Stored data entries

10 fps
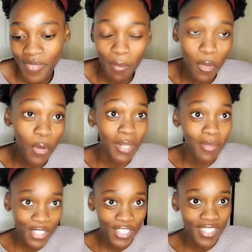I'm not gonna
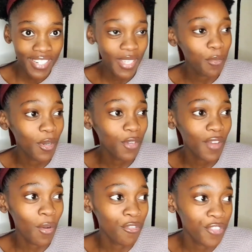mention the name, one of
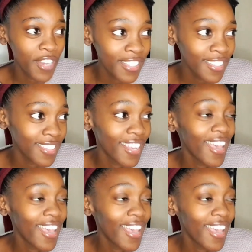our friends,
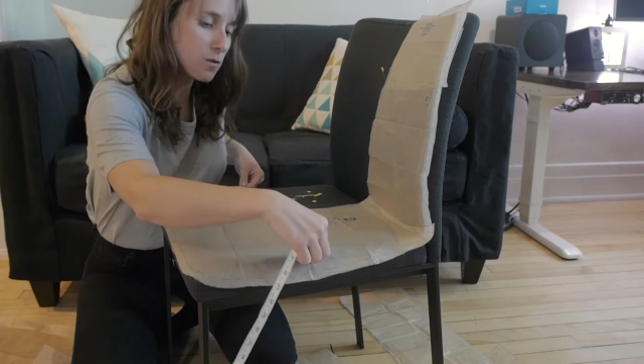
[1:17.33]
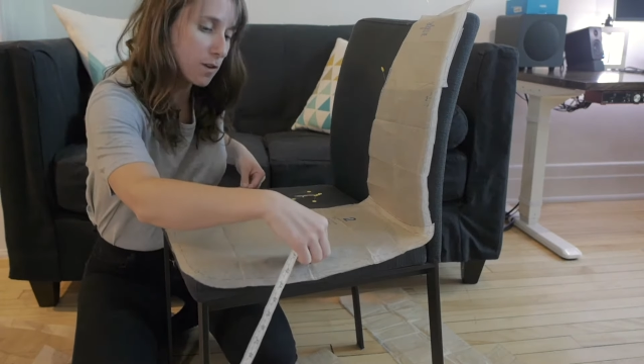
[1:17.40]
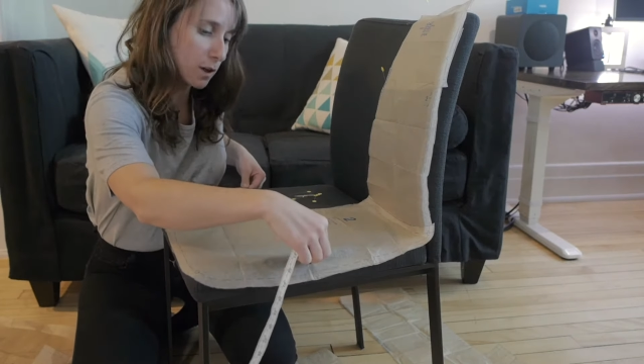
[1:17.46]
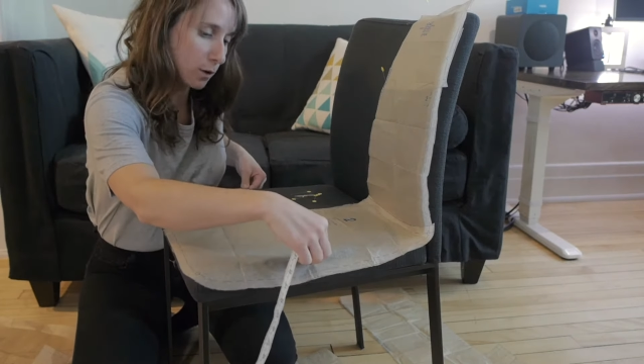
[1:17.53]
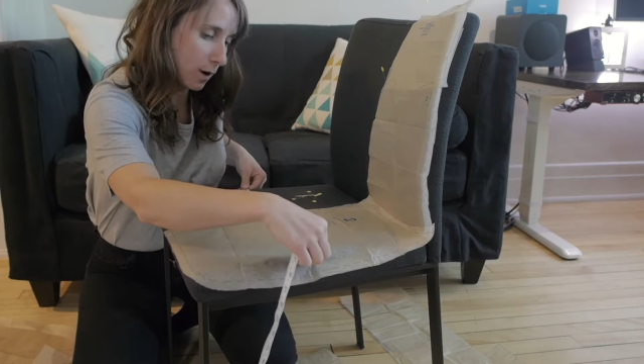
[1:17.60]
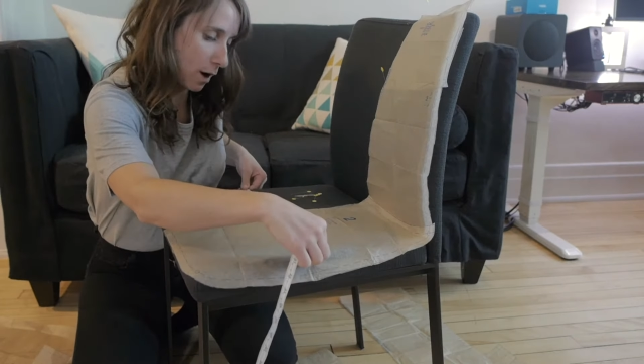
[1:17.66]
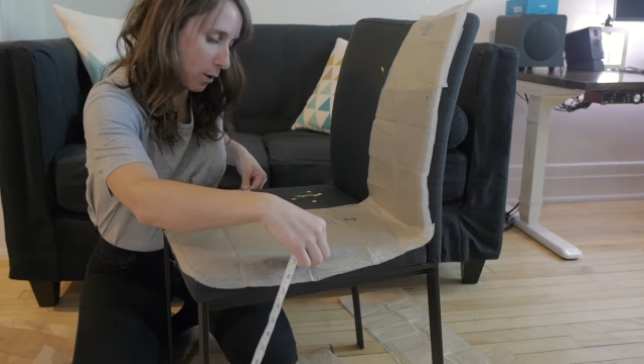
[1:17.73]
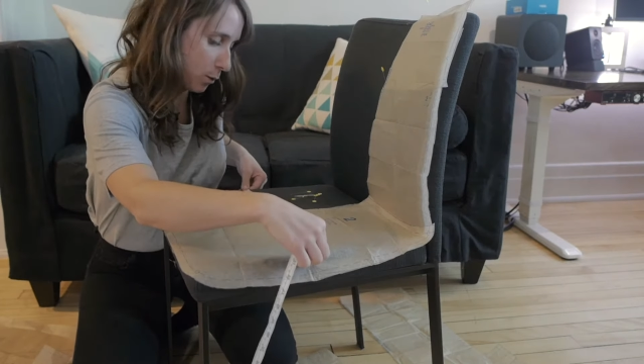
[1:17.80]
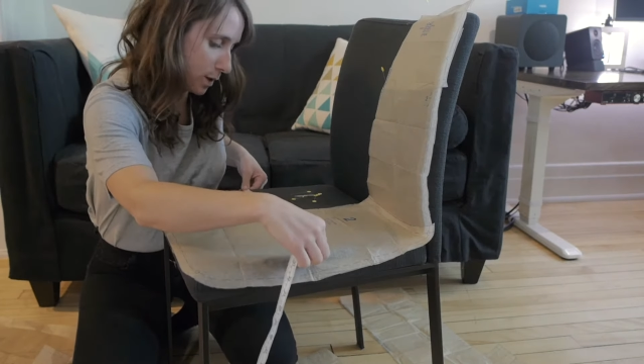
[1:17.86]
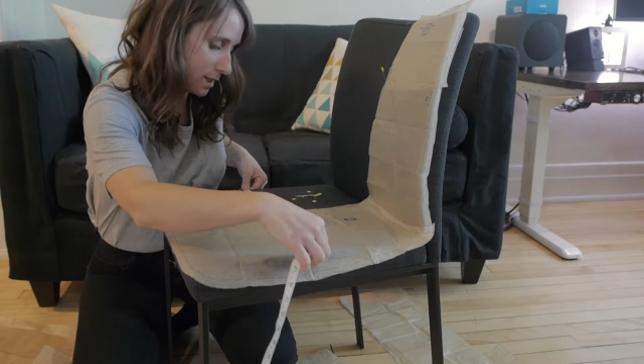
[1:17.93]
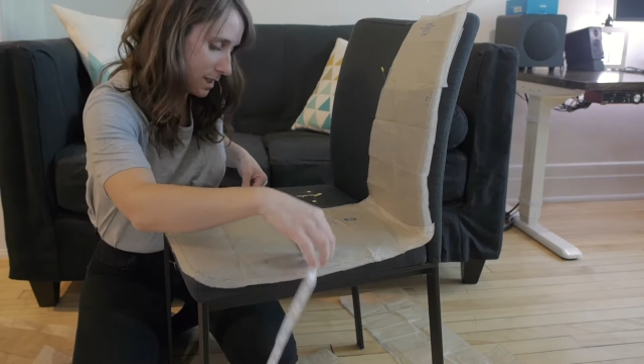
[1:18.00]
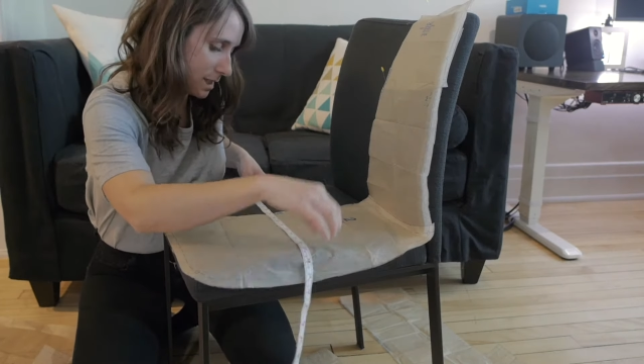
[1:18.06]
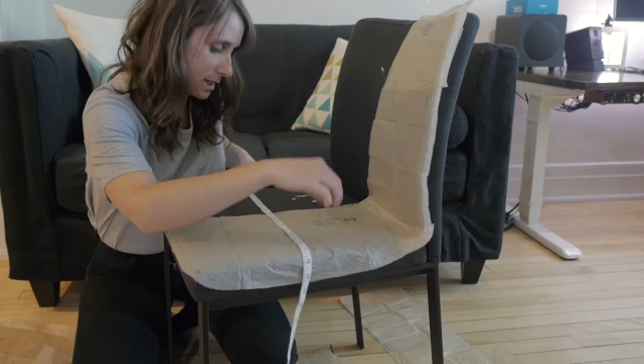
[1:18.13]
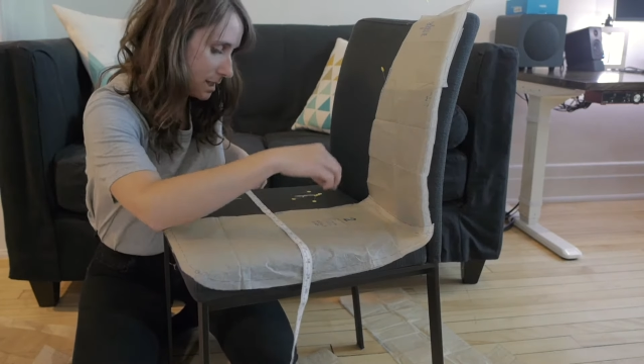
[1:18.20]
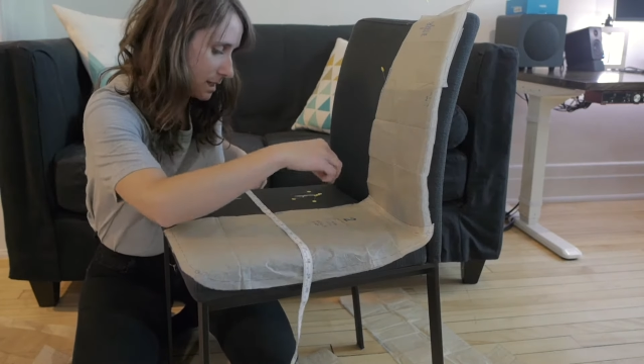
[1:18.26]
figure out
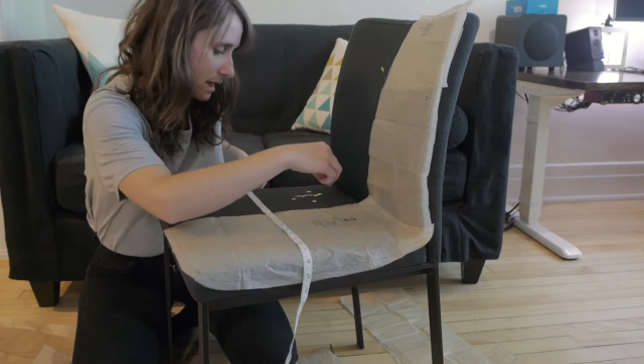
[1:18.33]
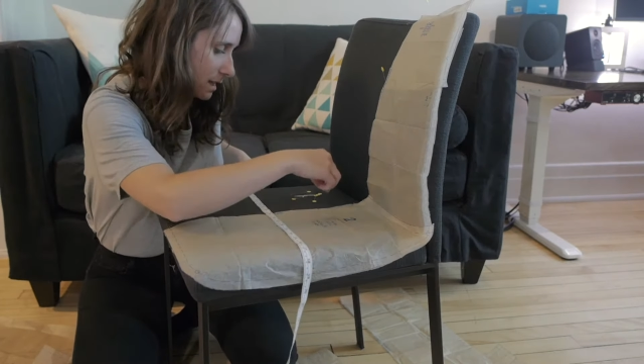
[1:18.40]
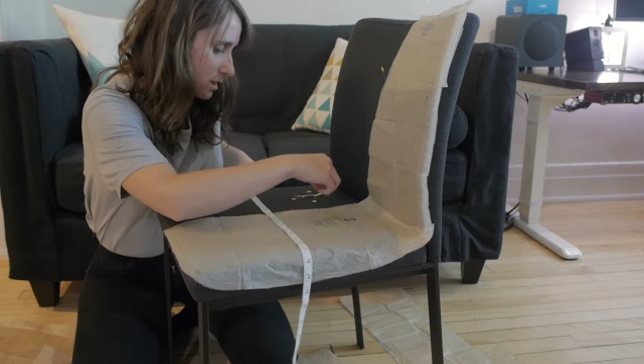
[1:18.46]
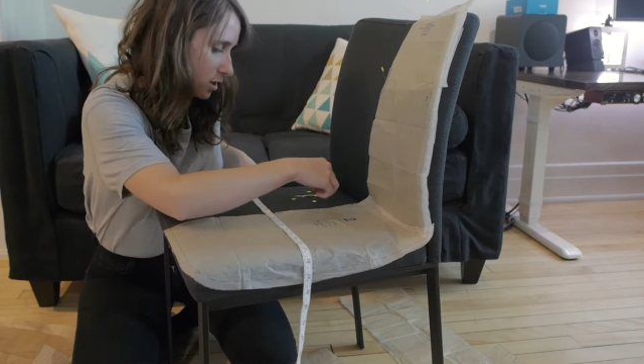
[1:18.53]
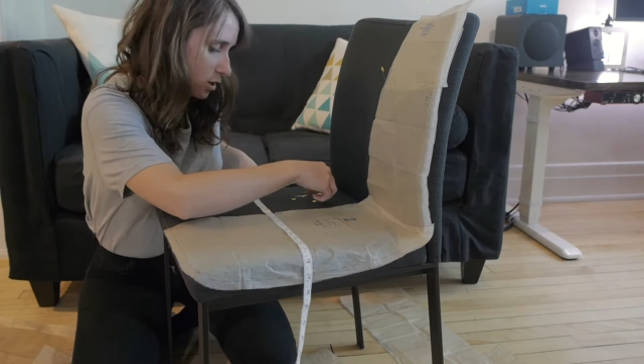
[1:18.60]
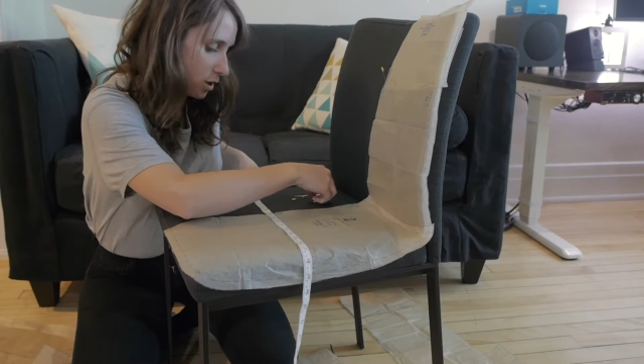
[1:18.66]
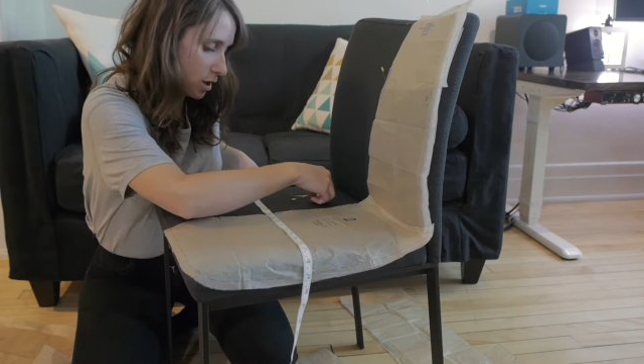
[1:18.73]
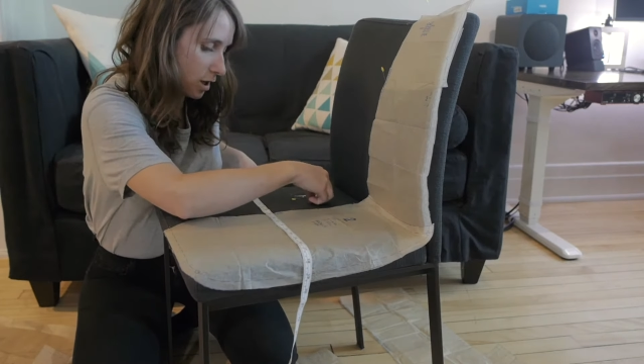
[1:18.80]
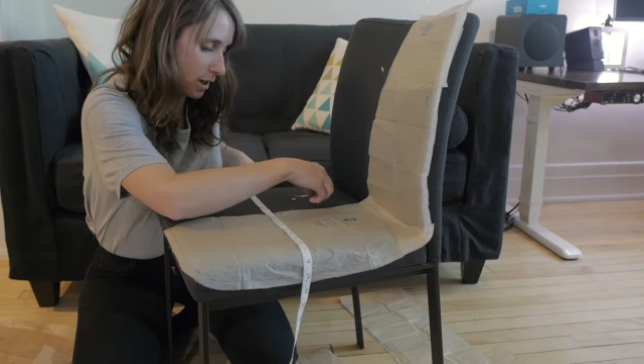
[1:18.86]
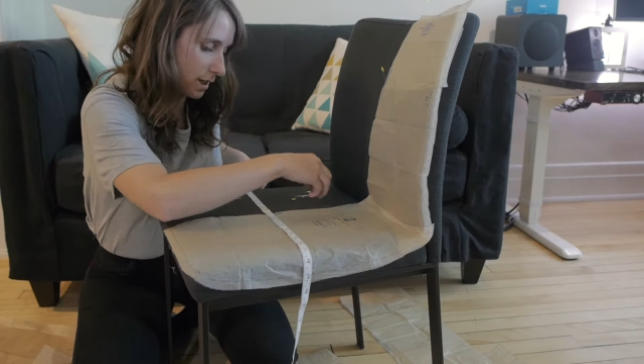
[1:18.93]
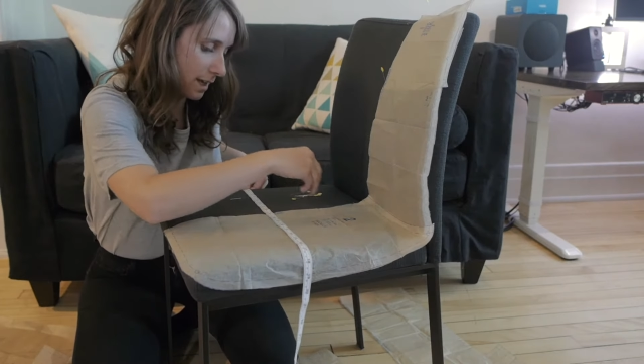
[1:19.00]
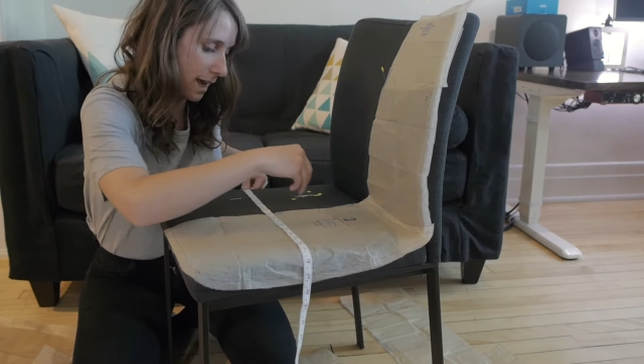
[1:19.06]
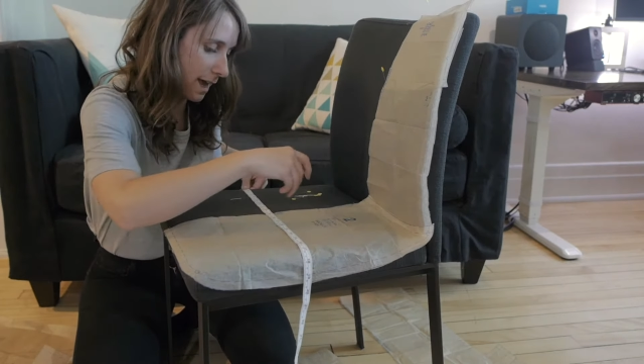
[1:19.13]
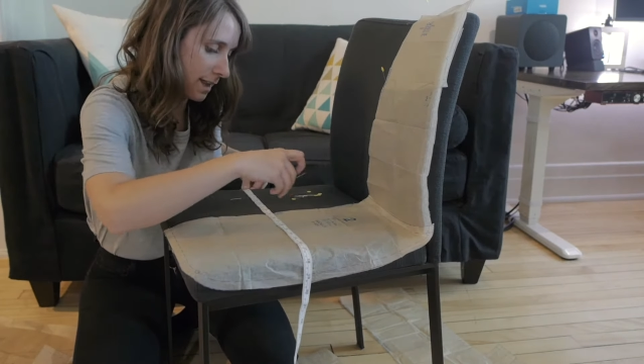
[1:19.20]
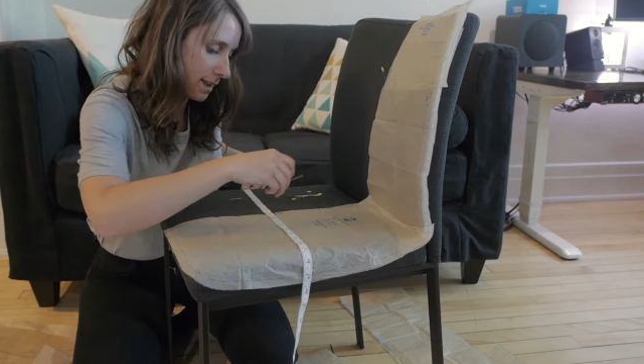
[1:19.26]
what's the center
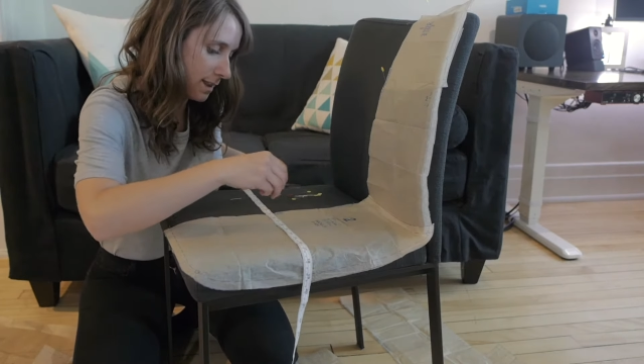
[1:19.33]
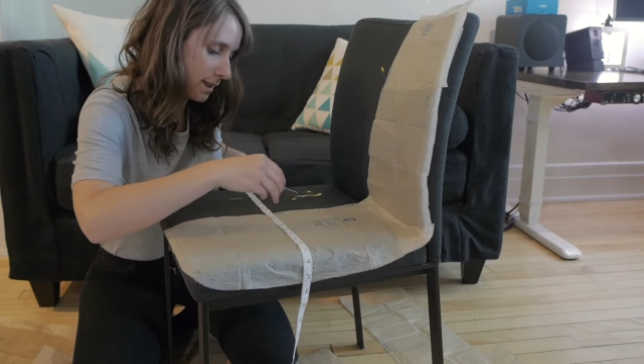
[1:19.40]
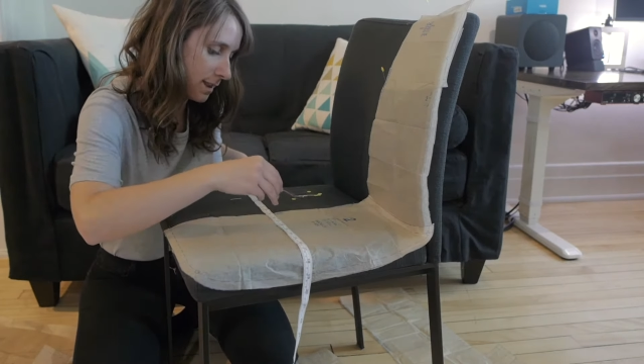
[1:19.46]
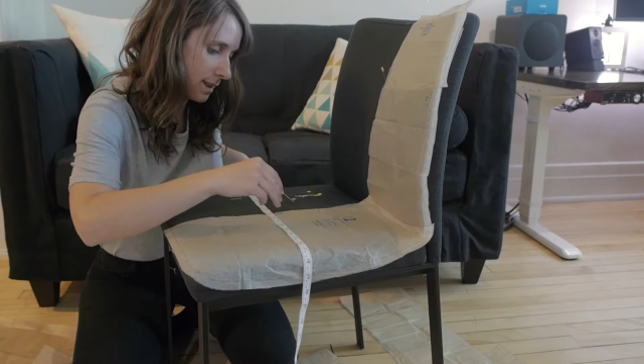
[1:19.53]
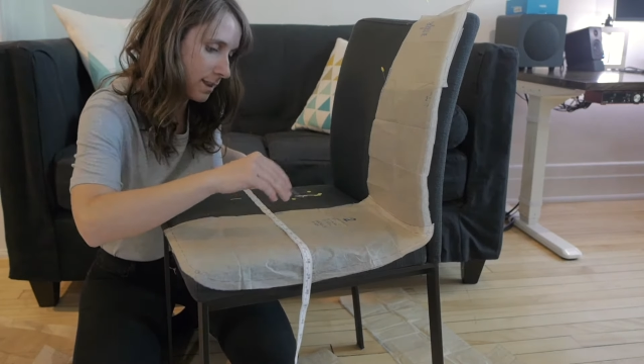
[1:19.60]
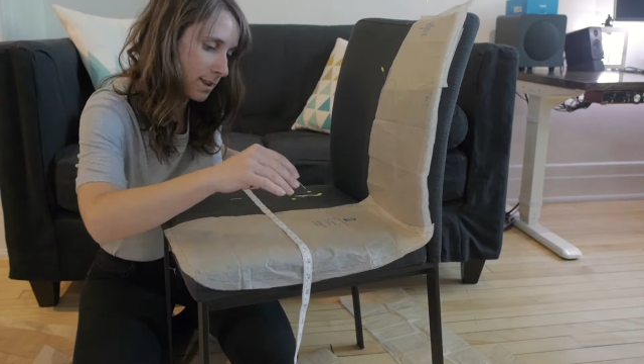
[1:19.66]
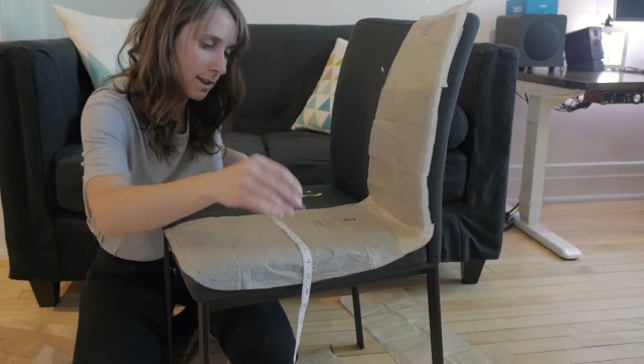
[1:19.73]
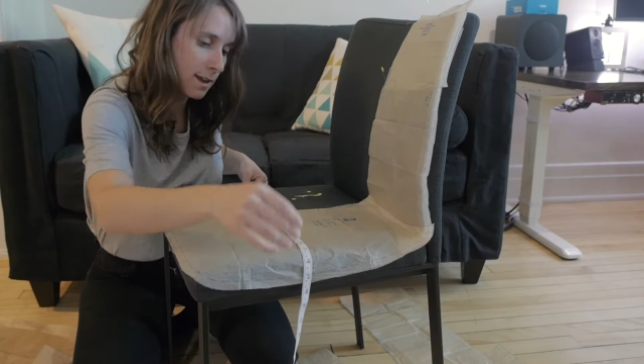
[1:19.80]
again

## WHAT IS EXPECTED
All the lines above are to be given again exactly as they read, with the pictures removed.

## TASK ANSWER
10 fps
I'm not gonna
mention the name, one of
our friends,
[1:17.33]
[1:17.40]
[1:17.46]
[1:17.53]
[1:17.60]
[1:17.66]
[1:17.73]
[1:17.80]
[1:17.86]
[1:17.93]
[1:18.00]
[1:18.06]
[1:18.13]
[1:18.20]
[1:18.26]
figure out
[1:18.33]
[1:18.40]
[1:18.46]
[1:18.53]
[1:18.60]
[1:18.66]
[1:18.73]
[1:18.80]
[1:18.86]
[1:18.93]
[1:19.00]
[1:19.06]
[1:19.13]
[1:19.20]
[1:19.26]
what's the center
[1:19.33]
[1:19.40]
[1:19.46]
[1:19.53]
[1:19.60]
[1:19.66]
[1:19.73]
[1:19.80]
again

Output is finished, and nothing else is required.